Stored data entries:
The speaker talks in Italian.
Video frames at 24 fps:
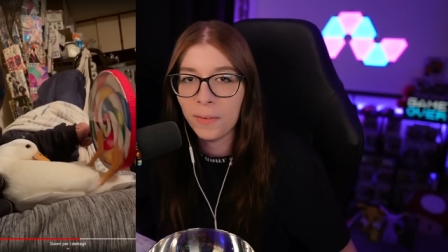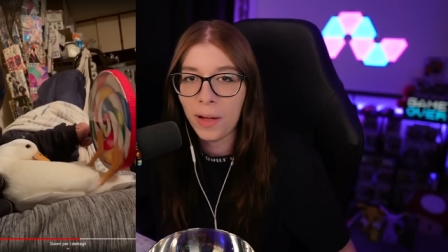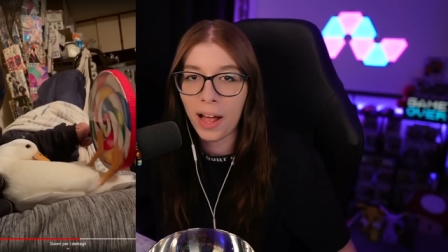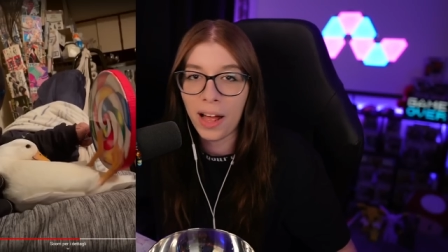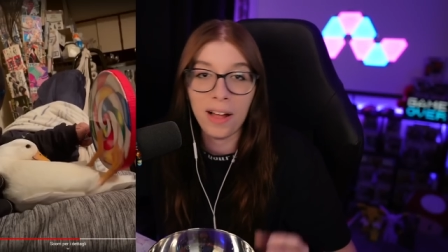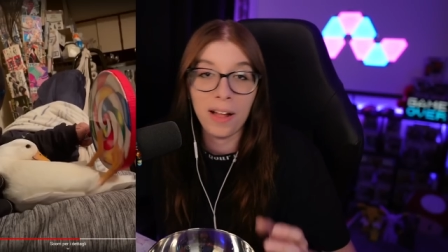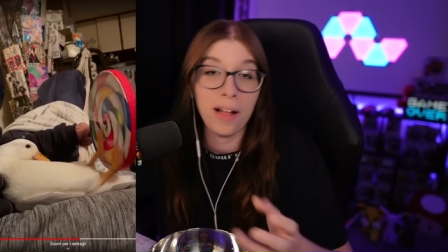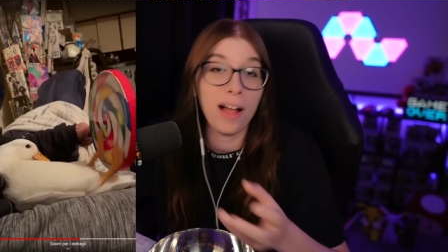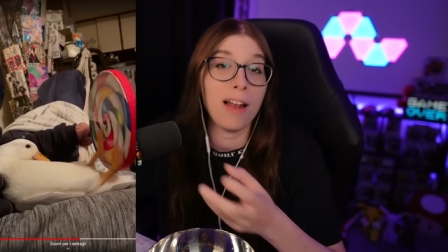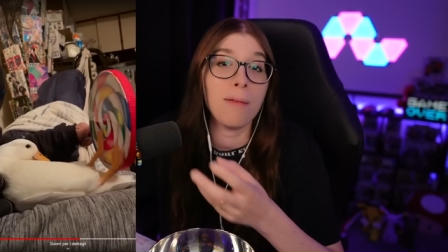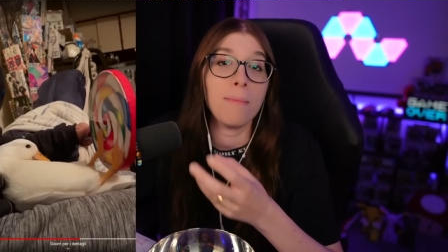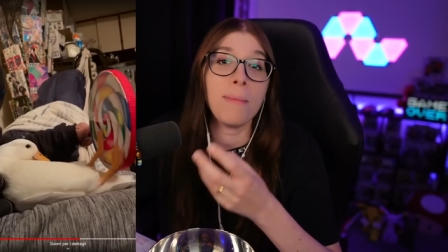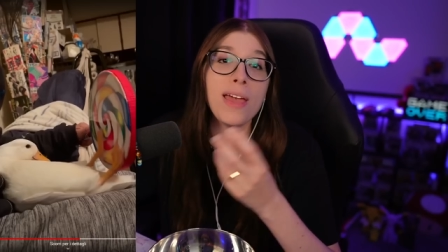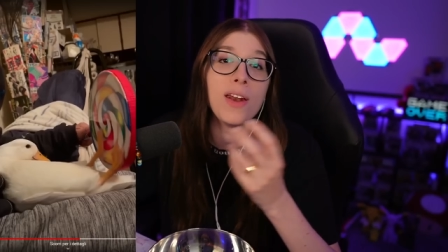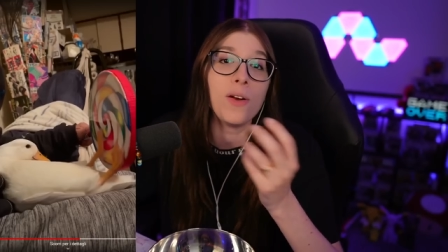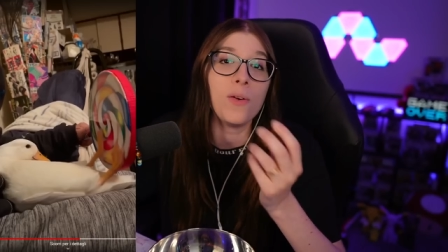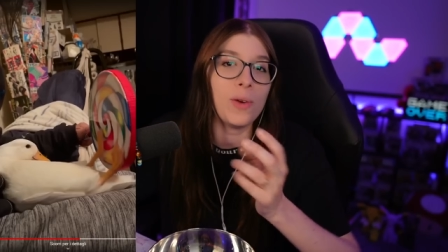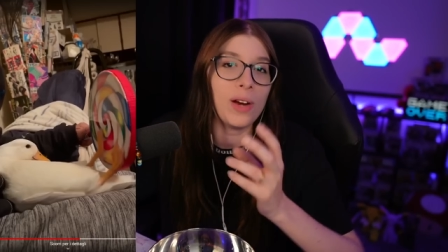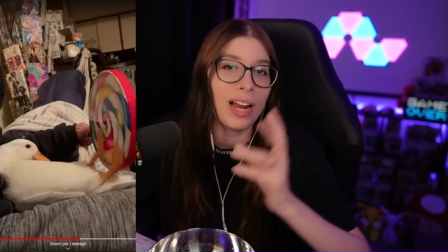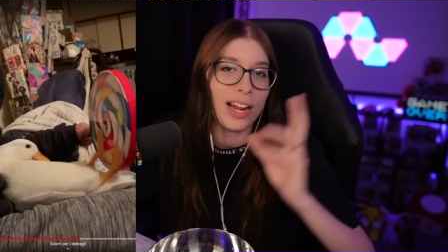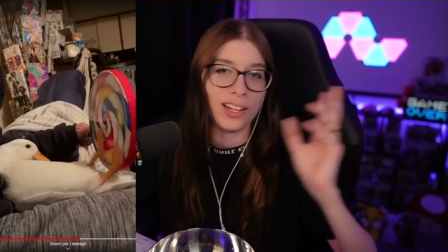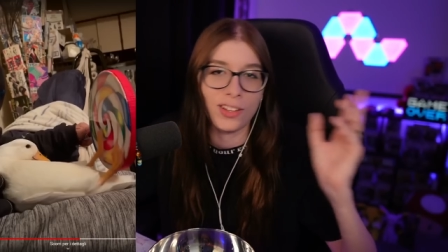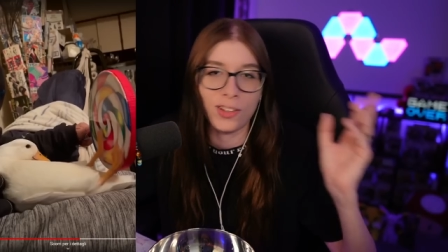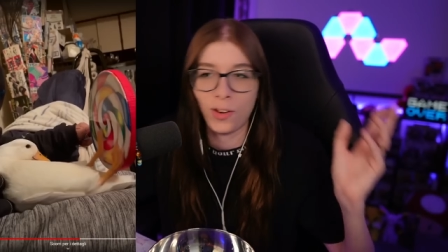a almeno
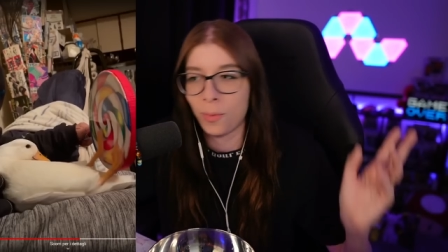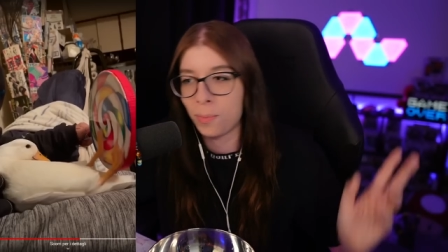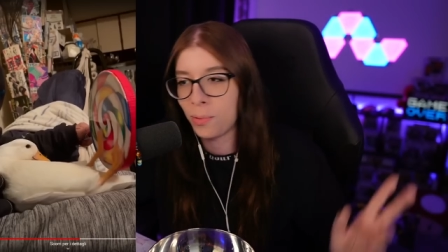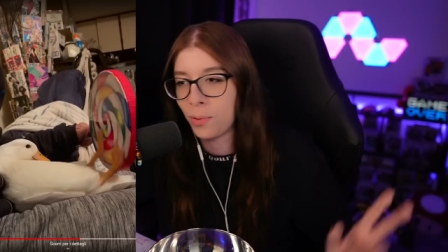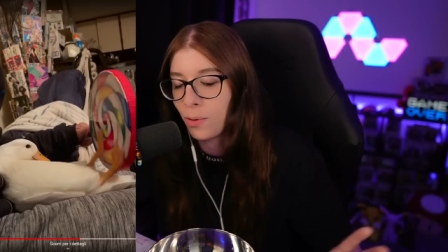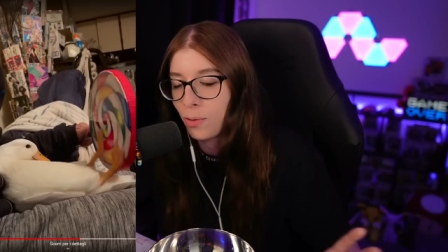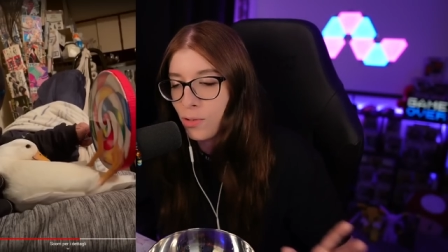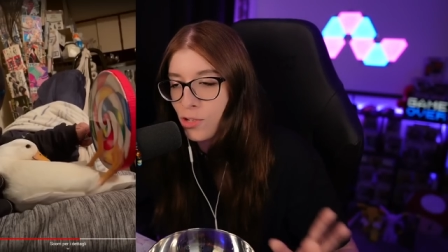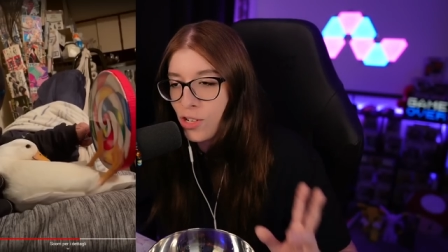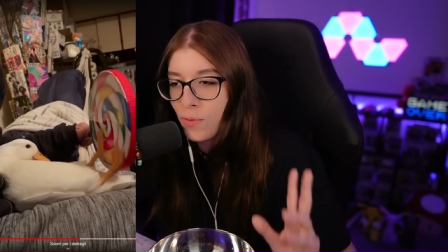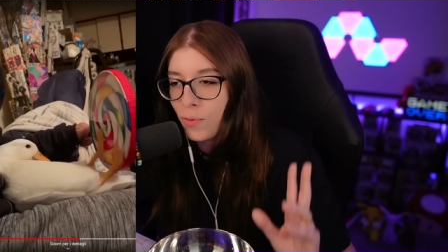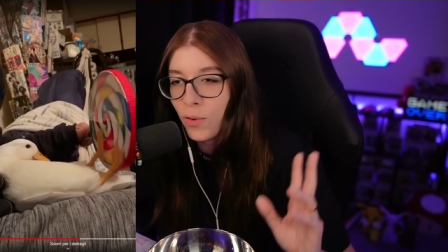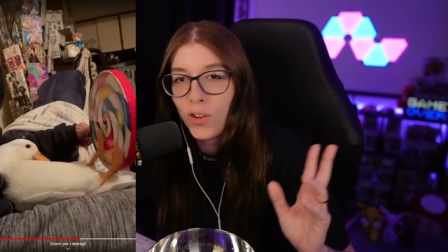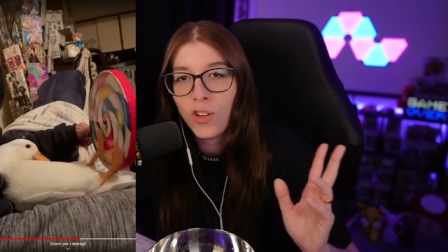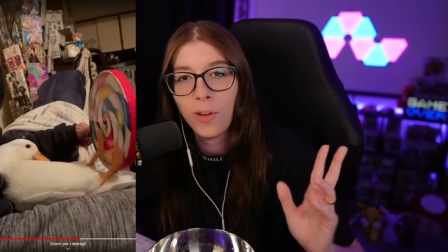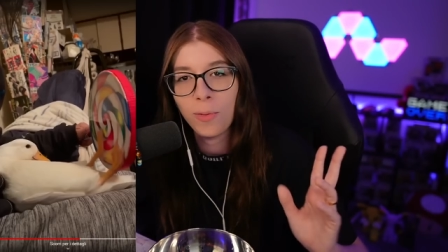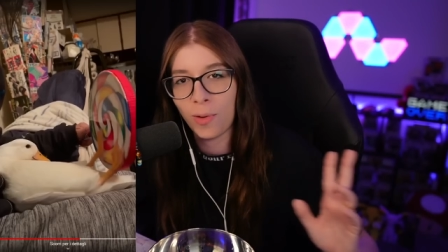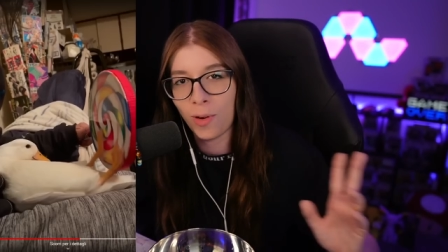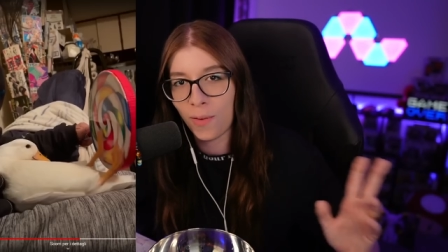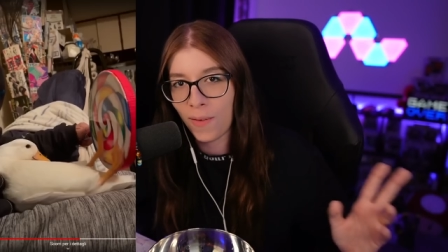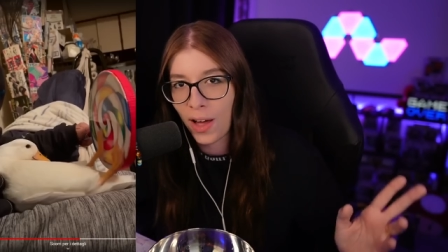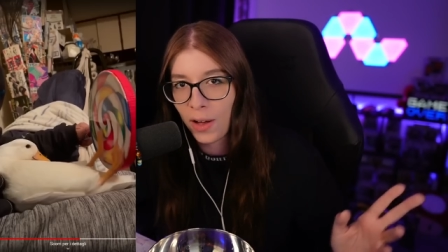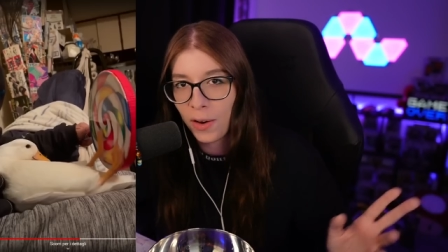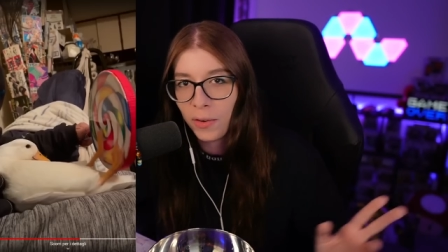un altro po', ci voglio
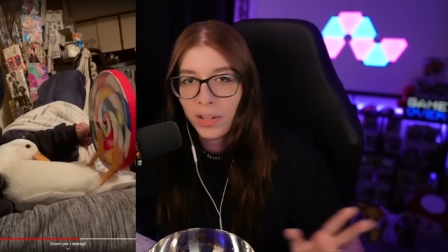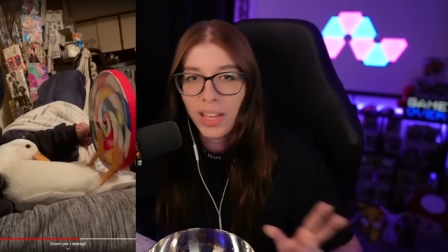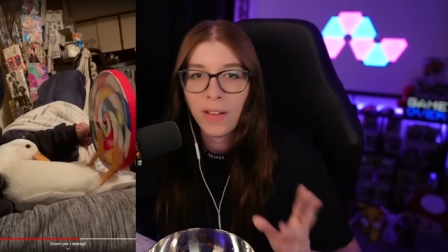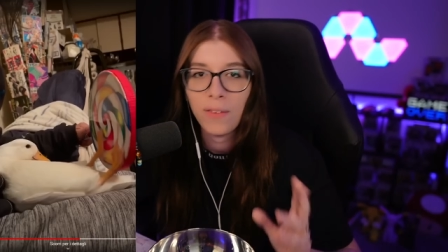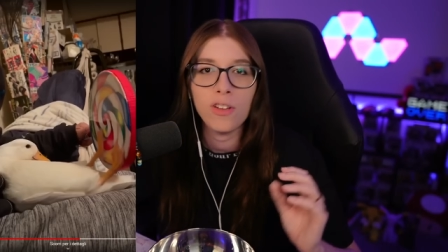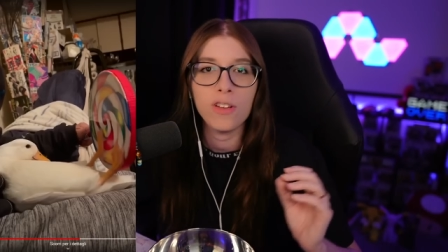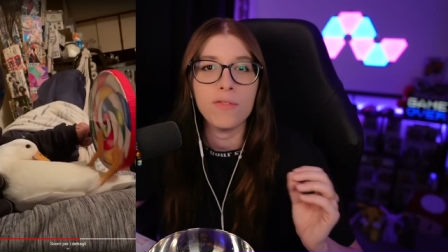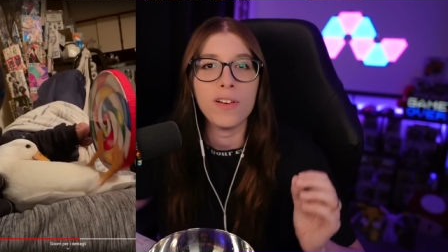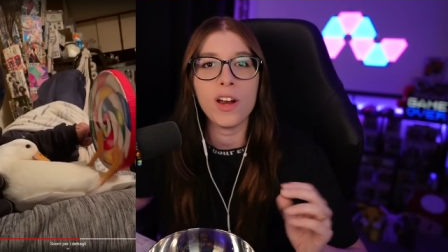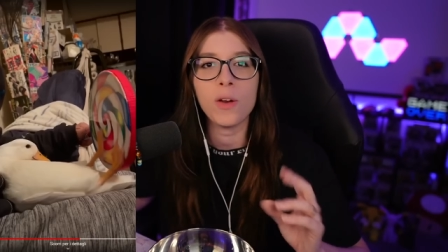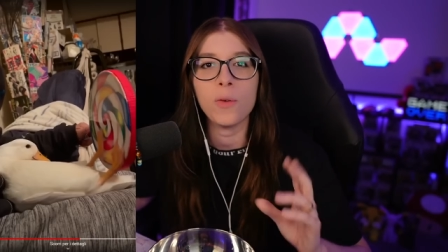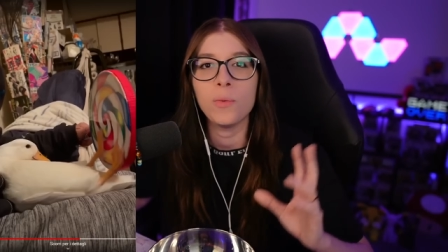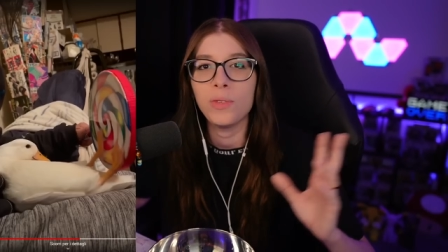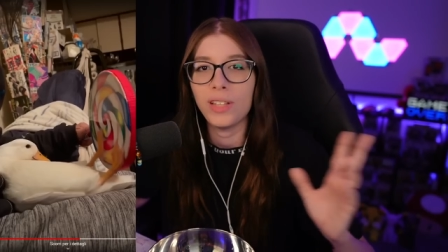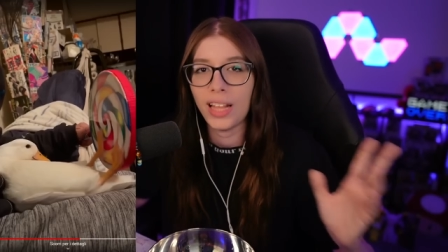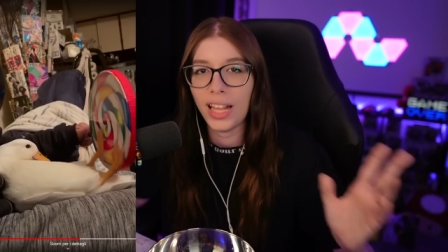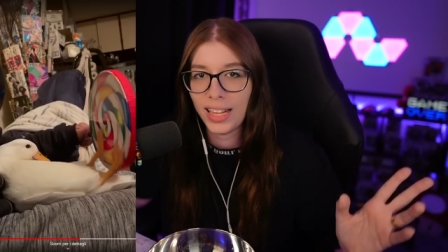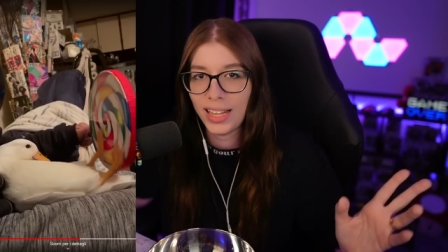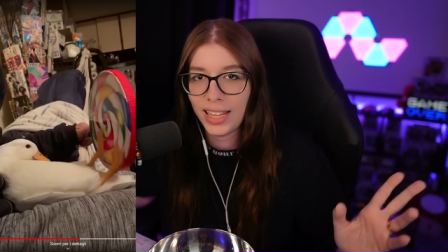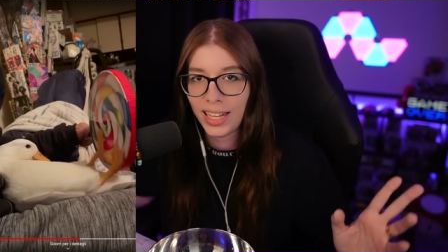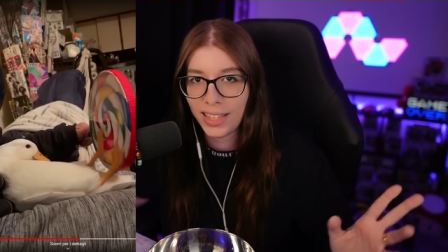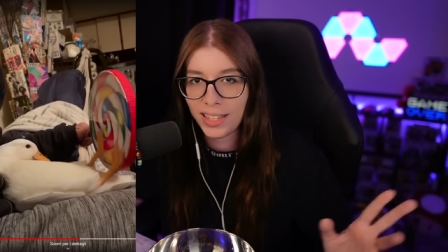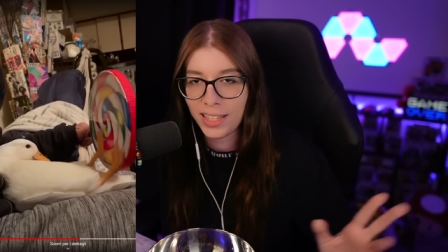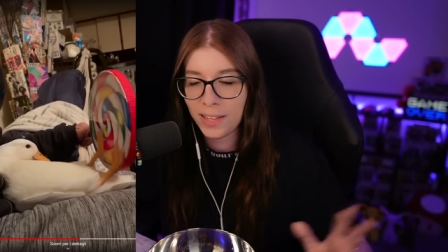provare, ok? Voglio fare un
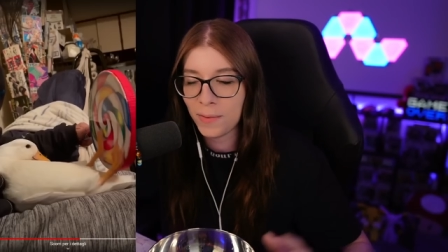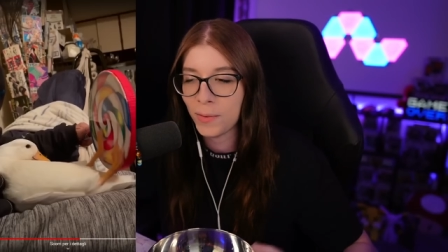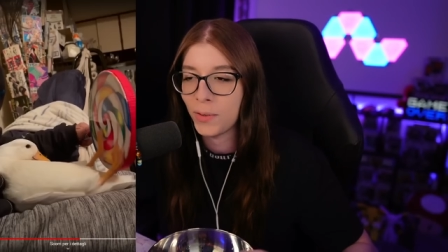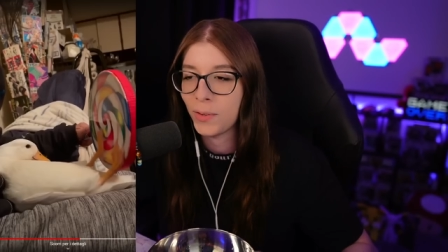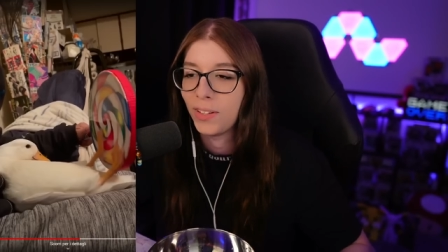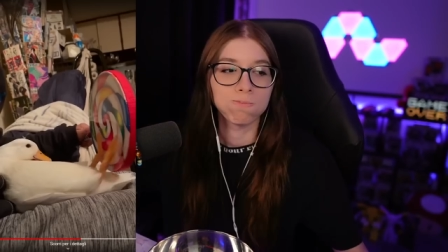tentativo.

- [Your goal]
What you output should match the records line for line, minus the pictures.

- [Reply to the exercise]
The speaker talks in Italian.
Video frames at 24 fps:
a almeno
un altro po', ci voglio
provare, ok? Voglio fare un
tentativo.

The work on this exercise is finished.